3 Lessons From I Hear You | Michael Sorensen

The simple secret to great relationships

Jack Yang
5 min readAug 2, 2020
I Hear You: The Surprisingly Simple Skill Behind Extraordinary Relationships

Overall Impression

I bought this short book to read on a flight when I saw it on sale on Amazon. I was not expecting much because I couldn’t find too much information about the author nor was I expecting it to have anything new to teach since the book was so short. However, I was gladly surprised by the simple yet powerful lessons in this book. Once I understand the concepts, I begin to see the patterns everywhere in my daily conversations and I can see the flaws in a lot of the conversations that previously seem perfectly fine before. By putting the strategies taught in the book to use, I was stunned by the results and build deeper relationships with my friends and families. I will include some of the tips that I found most powerful below and, hopefully, they can help you as well.

Score: 4.75/5

Who Should Read it: anyone who wants to improve his/her relationships but don’t want to get too deep into the rhetorical theories


1. Validation: The Forgotten Secret of Communication

As someone who is very interested in effective interpersonal communication, I was often taught by various books and talks that, in order to achieve better relationships, we have to be a great listener.
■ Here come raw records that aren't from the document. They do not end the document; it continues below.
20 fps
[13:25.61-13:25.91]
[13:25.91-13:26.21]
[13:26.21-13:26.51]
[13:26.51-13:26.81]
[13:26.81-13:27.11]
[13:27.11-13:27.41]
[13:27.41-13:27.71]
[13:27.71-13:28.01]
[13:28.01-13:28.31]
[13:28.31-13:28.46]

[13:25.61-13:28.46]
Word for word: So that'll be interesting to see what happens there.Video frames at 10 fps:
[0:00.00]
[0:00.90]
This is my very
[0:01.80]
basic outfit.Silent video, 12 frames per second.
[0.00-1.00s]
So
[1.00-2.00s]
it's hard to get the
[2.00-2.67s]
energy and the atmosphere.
While this is absolutely true, according to the author, this is only half of the story. The “listening” part is often emphasized because it allows you to understand the position of the speaker. However, listening without feedback is not effective. This is when validation comes into the picture.

Very often when people express their concerns and complaints, what they really want is to have their emotions validated. Therefore validation usually has two components: identify a specific emotion and provide justification for that emotion. This enables the other person to feel that they have been heard and understood. In fact, one of the worst things you can do in a conversation is to trivialize the other person’s struggles or frustration, and this is one of the key reasons conversations turn into arguments. I will use my personal example to illustrate this point.

One day a friend of mine complained that she was not invited to her friend’s party. Instead of saying “she probably didn’t mean to do that” or “it’s just a party. It doesn't mean anything”, I remembered the lesson from the book and replied, “yeah, I bet you must feel left out to not be invited, especially to your friend’s party (identify emotion). I would feel the same if I am in your shoes (provide justification).” I wasn't sure what the outcome would be since I didn’t really offer any suggestions or advice but she ends up justifying for her friend saying, “oh she probably didn't mean to” and talks about some nice things her friend did to her recently. I just listened in awe as I witnessed validation doing its magic.

However, there are situations that you cannot understand the emotion of the other person since you might not have experienced that yourself such as family decease, you should validate their emotions by saying “I cannot imagine how devasted you must feel right now” or something similar because misinterpreting the other person’s emotion might be rubbing salts in the wound.

2. Match Their Energy

This is another form of sympathetic listening. You should try to match the state of emotion or energy that the other person is in. For example, if someone is sad because he/she recently broke up, you should not talk with the same energy as if you are talking with someone who just got a promotion. By matching the other person’s energy, you will be able better able to put yourself into the shoes of the other person. When the other person is happy, you should smile and laugh more. When the other person is sad, you should be more compassionate and speak in a softer tone. I have a personal counterexample that I recently came across.

A few months ago, I got a job offer and I told my roommate the good news in excitement. He was watching TV and just replied “good for you” and buried himself back into the show he was watching. At the moment, I felt a little disrespected and my original excitement was diminished.

3. The Magic Formula

The magic formula to a good conversation is: listen, validation, offer advice (if appropriate), and validate again. We already touched on the first two parts: listen and validation. The third part is a little tricky because it is not often necessary. Sometimes people complain just to get their emotions validated and are not particularly looking for any solution. In this case, when you are unsure, you should gently ask the other person if he/she needs any suggestions. If the answer is positive, you try to frame your advice as to your personal opinion by starting with “I think…” because otherwise, the other person might interpret it as an accusation rather than a helpful comment. If you end up giving the other person advice, you should validate their emotions again to make sure the conversation ends in a positive, uplifting note. If the other person doesn’t need your suggestion, you just simply need to validate their emotion again since the purpose of their conversation is to make themselves heard.

Here is an example that I recently came across. My friend was complaining to me that her boss keeps giving her more work to do while she has already completed her tasks. I first listened sympathetically and understood that her pain points. Then I validated her struggle, “yeah it must be frustrating. You have already done your part but more work just keeps on coming. Would you like to hear my advice?” After I got an affirmative response, I said “I think your boss sees you as a competent employee and trusts you. I think it would be a good idea for you to talk to your boss about this and see why he keeps on giving extra work. Again, I totally understand that you must feel stressed as you feel like the upcoming work is endless and I hope you can solve this.”